After scoring so early United then sat back and became rather complacent. Dundee recovered well and by 10 or 15 minutes into the game they had become the more dominant of the two sides. Much of their attacking threat was being carried by Harkins a man of some considerable skill and some equally considerable heft. It’s a long time since I’ve seen a professional footballer look so unathletic. The question of ‘who ate all the pies’ went unasked since the answer was so obvious.
Dundee deservedly equalised on 24 minutes when Stewart curled a magnificent free kick into the top corner. We United fans, who had hitherto been in excellent voice, fell rather quiet. The equaliser had also upset our pre-match predictions: I had predicted that we would win 2-0; my brother, almost always more confident than me in such matters, had gone for 3-0.

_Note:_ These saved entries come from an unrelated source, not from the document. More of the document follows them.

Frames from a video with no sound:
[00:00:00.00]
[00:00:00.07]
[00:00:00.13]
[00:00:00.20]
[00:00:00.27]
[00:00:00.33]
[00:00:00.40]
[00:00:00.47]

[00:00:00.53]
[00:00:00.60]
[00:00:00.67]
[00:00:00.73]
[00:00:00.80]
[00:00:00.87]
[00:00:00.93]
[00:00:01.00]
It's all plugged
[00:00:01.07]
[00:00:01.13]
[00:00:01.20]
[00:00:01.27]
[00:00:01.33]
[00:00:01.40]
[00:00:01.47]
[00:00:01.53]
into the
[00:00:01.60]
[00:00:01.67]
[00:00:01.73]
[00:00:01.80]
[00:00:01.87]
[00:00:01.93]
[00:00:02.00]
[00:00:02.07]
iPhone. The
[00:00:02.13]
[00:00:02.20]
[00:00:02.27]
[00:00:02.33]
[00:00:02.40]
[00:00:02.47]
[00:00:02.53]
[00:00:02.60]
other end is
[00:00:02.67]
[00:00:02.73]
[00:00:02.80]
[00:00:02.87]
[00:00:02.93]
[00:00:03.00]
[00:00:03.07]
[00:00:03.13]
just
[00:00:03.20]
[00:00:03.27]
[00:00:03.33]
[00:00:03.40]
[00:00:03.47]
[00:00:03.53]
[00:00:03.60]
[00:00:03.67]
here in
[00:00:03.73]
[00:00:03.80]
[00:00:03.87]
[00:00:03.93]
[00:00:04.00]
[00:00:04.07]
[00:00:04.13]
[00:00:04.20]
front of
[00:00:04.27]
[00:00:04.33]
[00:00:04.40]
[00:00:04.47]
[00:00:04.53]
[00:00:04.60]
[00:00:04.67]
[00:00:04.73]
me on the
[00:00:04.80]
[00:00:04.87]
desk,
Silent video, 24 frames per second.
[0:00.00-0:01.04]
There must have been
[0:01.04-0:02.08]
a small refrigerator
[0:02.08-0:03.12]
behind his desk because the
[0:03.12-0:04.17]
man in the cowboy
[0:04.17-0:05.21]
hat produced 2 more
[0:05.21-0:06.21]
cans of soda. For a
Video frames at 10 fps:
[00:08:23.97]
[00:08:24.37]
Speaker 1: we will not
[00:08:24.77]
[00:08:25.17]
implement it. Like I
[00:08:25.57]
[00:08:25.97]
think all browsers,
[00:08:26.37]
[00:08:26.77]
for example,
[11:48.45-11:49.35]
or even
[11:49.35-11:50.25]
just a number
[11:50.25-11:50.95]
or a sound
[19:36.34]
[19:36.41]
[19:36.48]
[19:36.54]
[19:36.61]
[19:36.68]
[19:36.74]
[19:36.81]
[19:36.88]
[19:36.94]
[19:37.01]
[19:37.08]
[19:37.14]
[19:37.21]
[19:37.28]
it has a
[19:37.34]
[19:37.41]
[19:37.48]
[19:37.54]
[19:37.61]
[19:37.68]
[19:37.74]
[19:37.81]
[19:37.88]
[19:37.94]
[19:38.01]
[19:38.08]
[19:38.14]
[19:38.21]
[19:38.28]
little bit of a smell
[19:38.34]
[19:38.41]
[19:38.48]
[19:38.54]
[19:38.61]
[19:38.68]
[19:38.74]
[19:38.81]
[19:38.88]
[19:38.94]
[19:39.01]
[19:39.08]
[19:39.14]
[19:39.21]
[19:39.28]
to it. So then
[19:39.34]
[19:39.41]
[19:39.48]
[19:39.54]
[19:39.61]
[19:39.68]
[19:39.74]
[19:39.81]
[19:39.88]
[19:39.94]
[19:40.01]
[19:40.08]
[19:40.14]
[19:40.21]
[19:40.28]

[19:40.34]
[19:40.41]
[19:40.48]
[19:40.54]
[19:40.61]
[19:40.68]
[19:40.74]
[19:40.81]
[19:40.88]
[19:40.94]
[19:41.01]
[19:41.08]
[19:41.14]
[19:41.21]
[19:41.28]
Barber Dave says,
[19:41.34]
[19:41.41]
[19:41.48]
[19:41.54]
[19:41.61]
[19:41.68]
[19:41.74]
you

It took a mere three minutes for us to find our voices again however as Mackay-Steven restored our lead with a dipping curling effort from out wide on the right. At the time I wasn’t sure if he had meant to shoot or was just aiming a cross towards the far post and I’m not much clearer after watching the highlights of the match and seeing several replays of the goal. I’m sure he’ll claim he meant it and I’m not going to argue.
Four minutes later it was 3-1 as Erskine cut inside from the right and finished low into the far corner. All our attacks were coming down our right wing at this stage and Dundee’s left back, Dyer, was living up to his name. I was amazed that his manager didn’t invite him to take an early bath at half-time.
There was still time for another goal before half-time and again it came from the same area as Mackay-Steven ran on to a great through ball from Armstrong before applying a cool finish. Schenk in the Dundee goal picked the ball out of his net for the fourth time in the first half of his debut for the club. Happy New Year!
I suspect it was a slightly different message that Dundee manager Paul Hartley had for his players at the interval. The early stages of the second half were more even and it wasn’t until the 64th minute that we scored again: Fojut rose highest to nod home from a corner. This was the cue for many Dundee fans to make their exit. “Why on earth are you still here?” (or words to that effect) we politely enquired of those that remained.
It was a question they were probably asking themselves by the 83rd minute when young Charlie Telfer casually stroked in a 6th for us. Those Dundee fans that did remain to the bitter end were at least rewarded with a 90th minute consolation, cleverly converted by Tankulic.
The ref took pity on the visitors and played just a minute of stoppage time before blowing the final whistle. We rejoiced and silently thanked whoever it was who had returned their tickets. It doesn’t get much better than being there for a 6-2 derby victory to start the new year. Paul Hartley trudged off dejectedly while United boss Jackie McNamara strolled down the touchline beaming and offered a pumped fist above his head as he disappeared down the tunnel.
Hartley and McNamara were two of the most composed and elegant Scottish players from the mid-1990s until they both retired about four years ago. Now as young bosses managing in the top flight (Hartley is 38 and McNamara is 41) they are instilling similar qualities in their teams. Both sides tried to play decent football in what were quite difficult weather conditions and succeeded to a commendable extent.
There’s a lot of doom and gloom surrounding Scottish football at the moment and some of it is understandable but I came away from Tannadice feeling positive about the future. The game in Scotland is in good hands with the likes of Hartley and McNamara (and of course Gordon Strachan with the national team) and hopefully there’s a lot to look forward to in the rest of 2015.